*TO DO*.
In the records below, find each line that holds "video" and return it.

(Stored data)
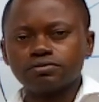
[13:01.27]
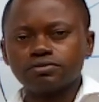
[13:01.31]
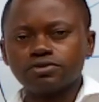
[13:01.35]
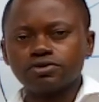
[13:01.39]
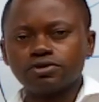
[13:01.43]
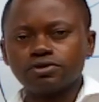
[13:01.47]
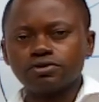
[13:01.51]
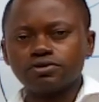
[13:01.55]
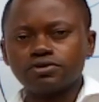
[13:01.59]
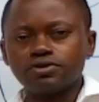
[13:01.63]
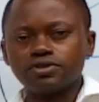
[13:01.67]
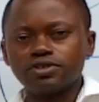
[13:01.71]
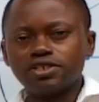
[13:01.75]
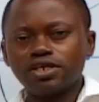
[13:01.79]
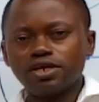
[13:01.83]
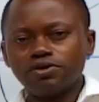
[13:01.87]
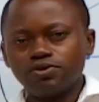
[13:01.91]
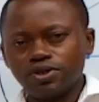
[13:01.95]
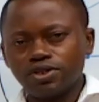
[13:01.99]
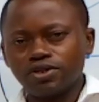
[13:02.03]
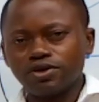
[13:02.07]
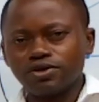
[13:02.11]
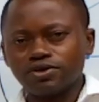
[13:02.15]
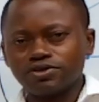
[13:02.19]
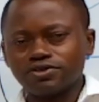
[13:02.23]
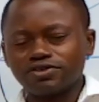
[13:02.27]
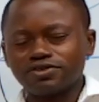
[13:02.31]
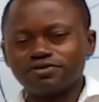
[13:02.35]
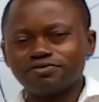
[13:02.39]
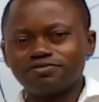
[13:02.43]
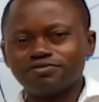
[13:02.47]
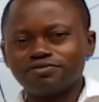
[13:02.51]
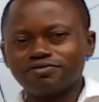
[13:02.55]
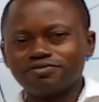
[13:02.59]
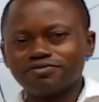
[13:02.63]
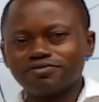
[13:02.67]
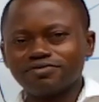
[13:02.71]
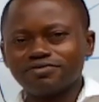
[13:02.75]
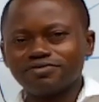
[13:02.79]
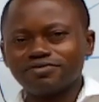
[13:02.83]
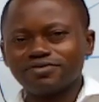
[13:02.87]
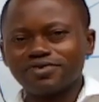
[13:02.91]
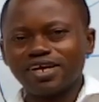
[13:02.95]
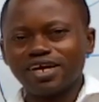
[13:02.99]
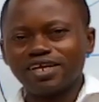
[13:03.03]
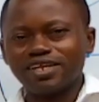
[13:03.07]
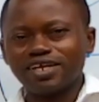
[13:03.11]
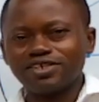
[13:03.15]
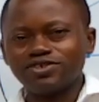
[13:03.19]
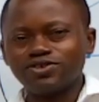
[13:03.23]
so stay with us,
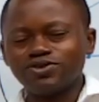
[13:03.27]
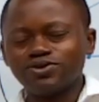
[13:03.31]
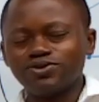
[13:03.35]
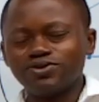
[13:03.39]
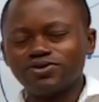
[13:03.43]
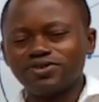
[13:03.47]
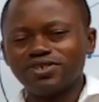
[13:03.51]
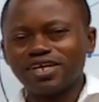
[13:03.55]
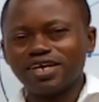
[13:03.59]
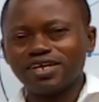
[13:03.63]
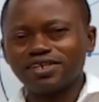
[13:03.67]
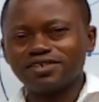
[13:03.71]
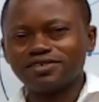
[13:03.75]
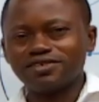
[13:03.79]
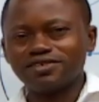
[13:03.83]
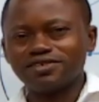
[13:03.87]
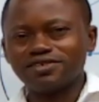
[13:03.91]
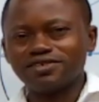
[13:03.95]
and as you do that,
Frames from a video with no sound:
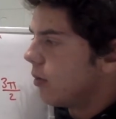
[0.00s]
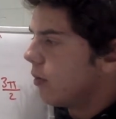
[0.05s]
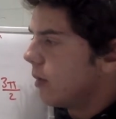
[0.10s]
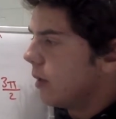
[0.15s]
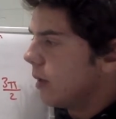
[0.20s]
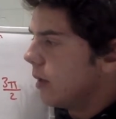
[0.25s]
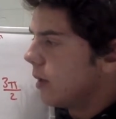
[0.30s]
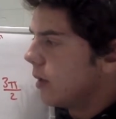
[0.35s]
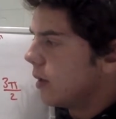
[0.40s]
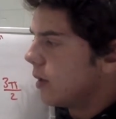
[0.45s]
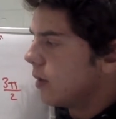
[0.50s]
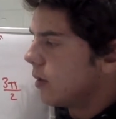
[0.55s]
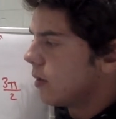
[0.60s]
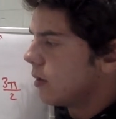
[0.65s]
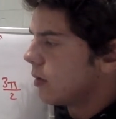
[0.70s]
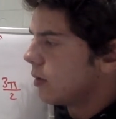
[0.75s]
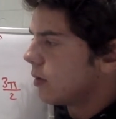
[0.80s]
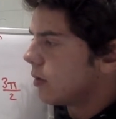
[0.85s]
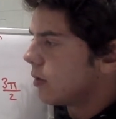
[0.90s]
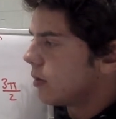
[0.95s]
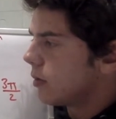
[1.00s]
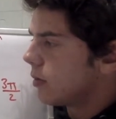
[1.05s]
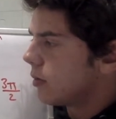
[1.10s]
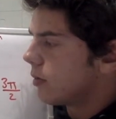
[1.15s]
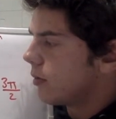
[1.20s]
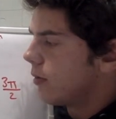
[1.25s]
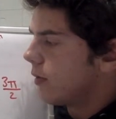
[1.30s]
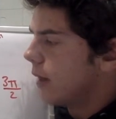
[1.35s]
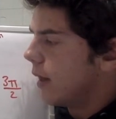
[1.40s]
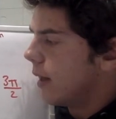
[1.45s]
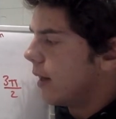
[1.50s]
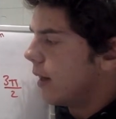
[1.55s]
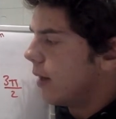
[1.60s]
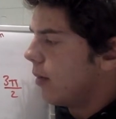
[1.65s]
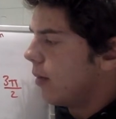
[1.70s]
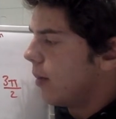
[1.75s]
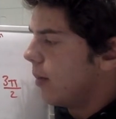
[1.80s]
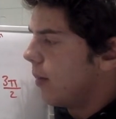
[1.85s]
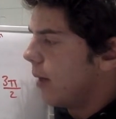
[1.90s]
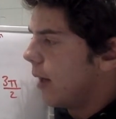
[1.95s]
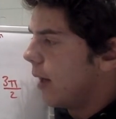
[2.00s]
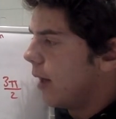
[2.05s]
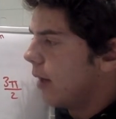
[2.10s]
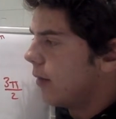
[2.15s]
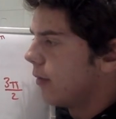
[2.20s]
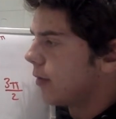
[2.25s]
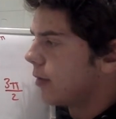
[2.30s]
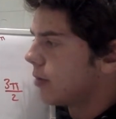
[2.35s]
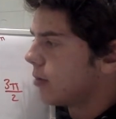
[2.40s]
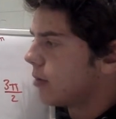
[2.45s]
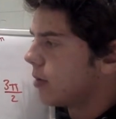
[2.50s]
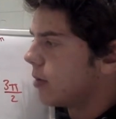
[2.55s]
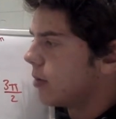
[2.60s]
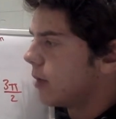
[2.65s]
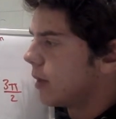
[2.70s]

We find out what pi over 3,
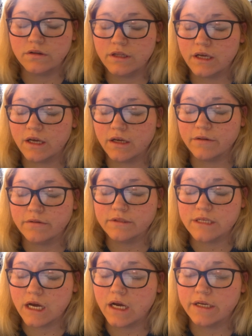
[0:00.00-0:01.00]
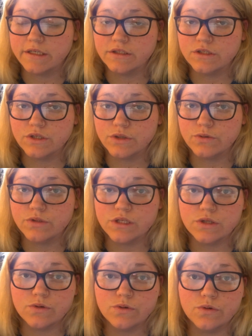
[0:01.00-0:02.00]
that died due
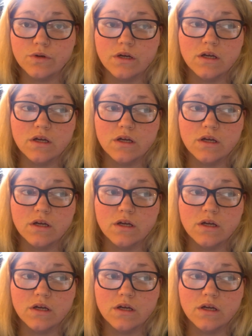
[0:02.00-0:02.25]
to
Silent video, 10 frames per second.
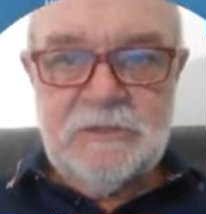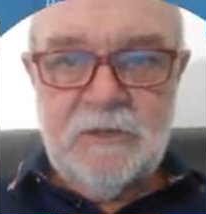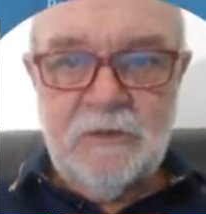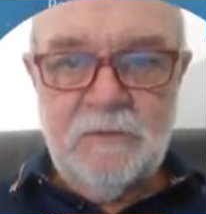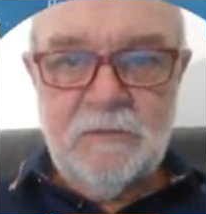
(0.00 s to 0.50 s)

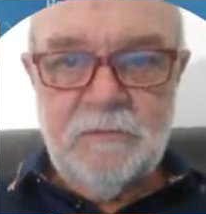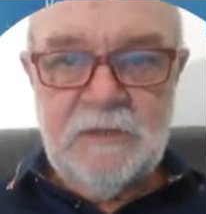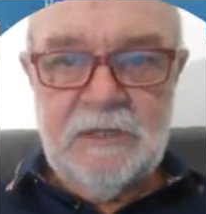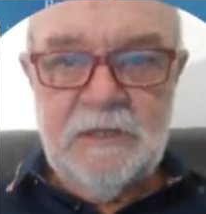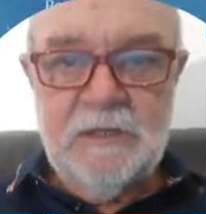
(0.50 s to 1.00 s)
toggle the
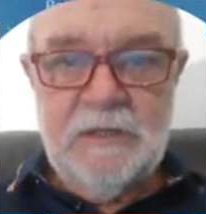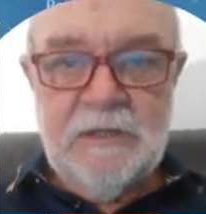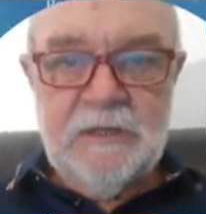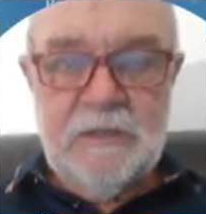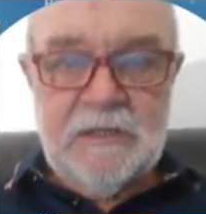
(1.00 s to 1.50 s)
wind.
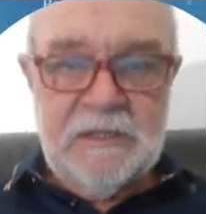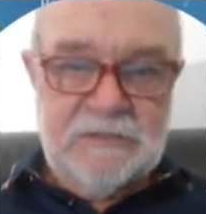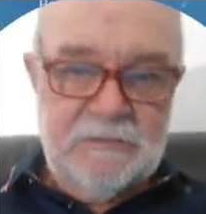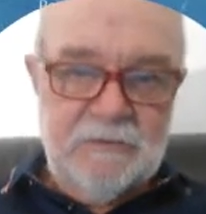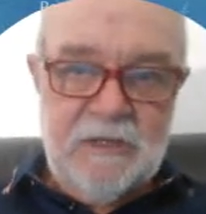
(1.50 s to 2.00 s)
Okay,
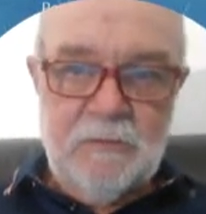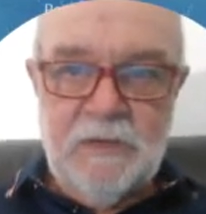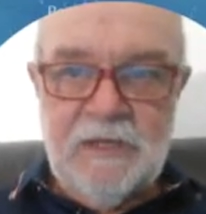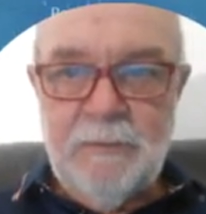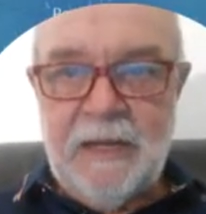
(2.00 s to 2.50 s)
so we've got our
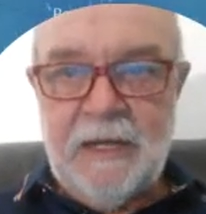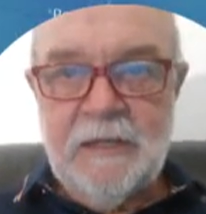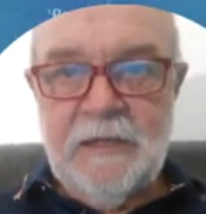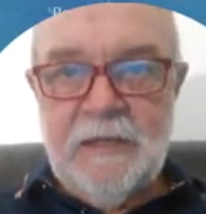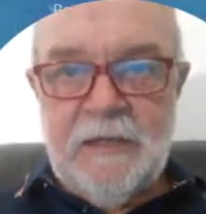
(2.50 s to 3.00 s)
wind back,
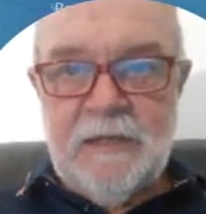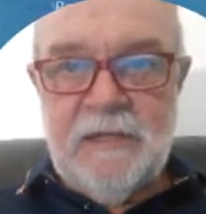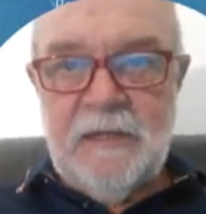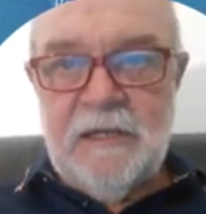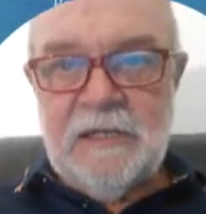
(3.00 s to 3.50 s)
and
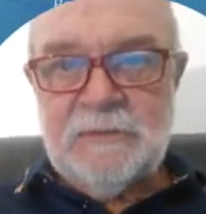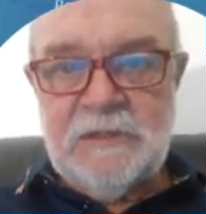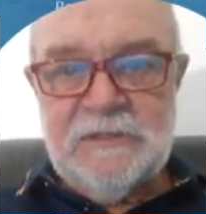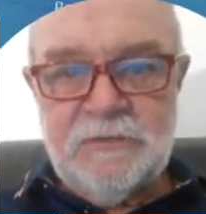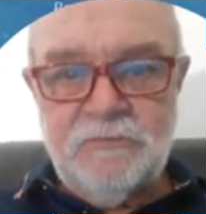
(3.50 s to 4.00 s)
then the next one
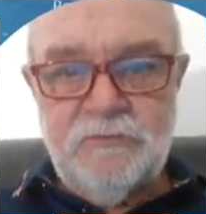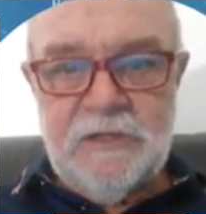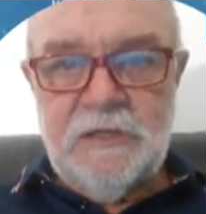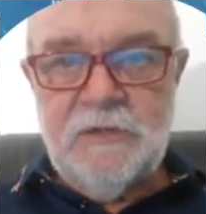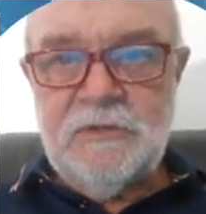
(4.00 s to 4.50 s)
is a
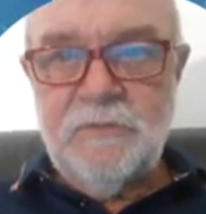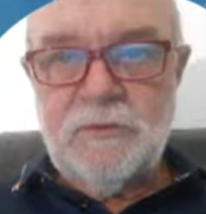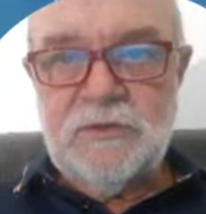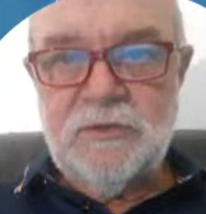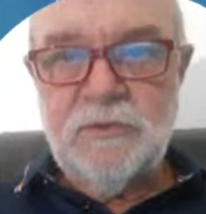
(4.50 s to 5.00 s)
really useful
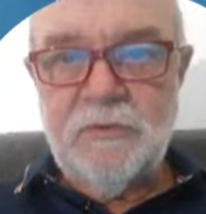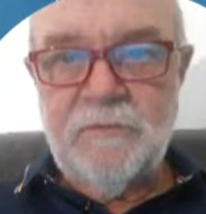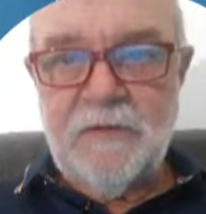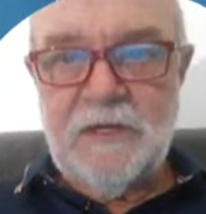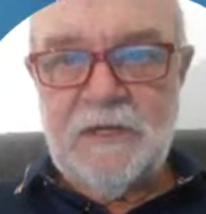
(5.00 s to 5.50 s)
tool.
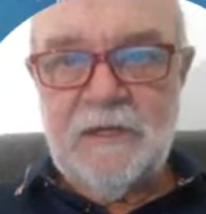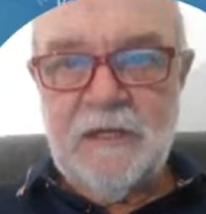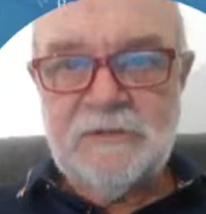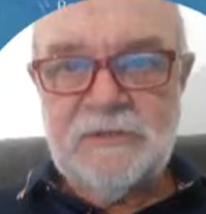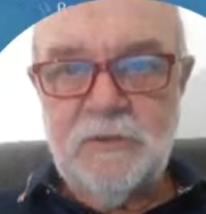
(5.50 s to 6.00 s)
If I hit it
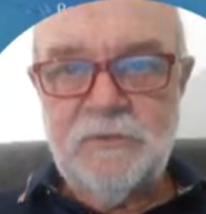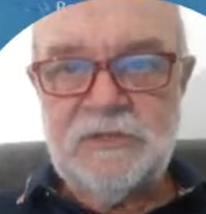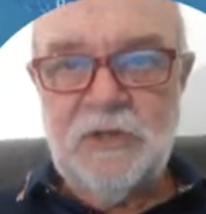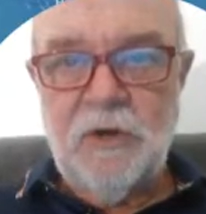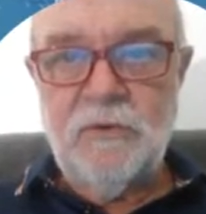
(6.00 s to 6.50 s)
there, it's called the
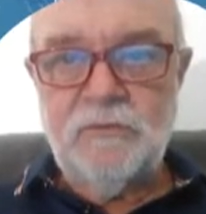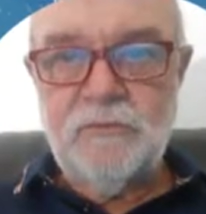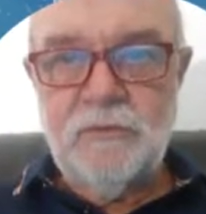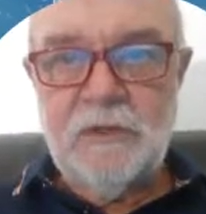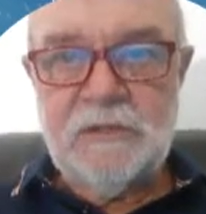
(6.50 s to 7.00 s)
toggle
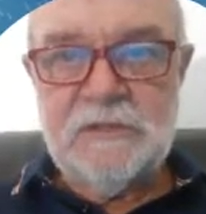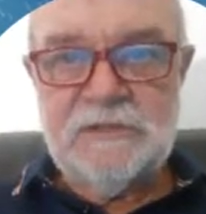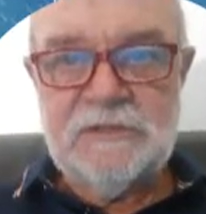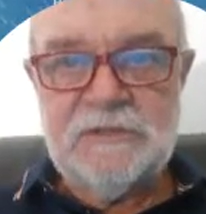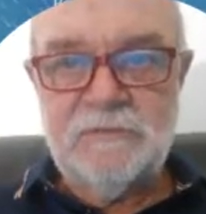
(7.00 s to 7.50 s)
ruler. It's
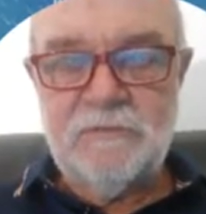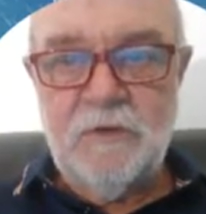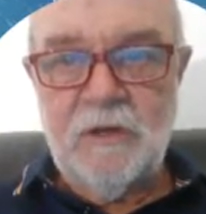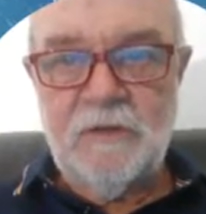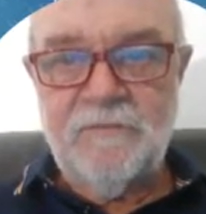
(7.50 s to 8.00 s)
just
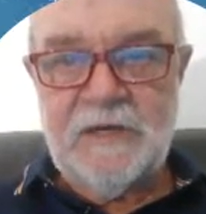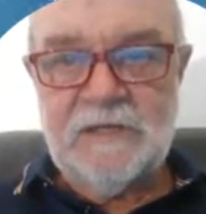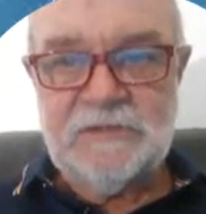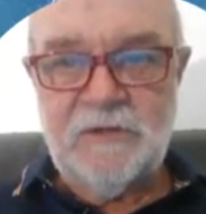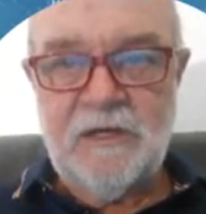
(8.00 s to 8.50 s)
right on the far
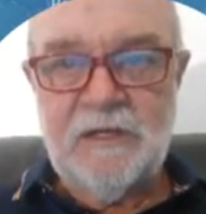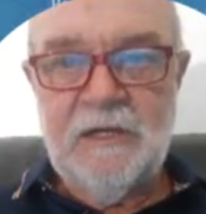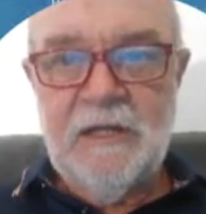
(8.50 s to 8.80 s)
side.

*WORKED SOLUTION*.
Frames from a video with no sound:
Silent video, 10 frames per second.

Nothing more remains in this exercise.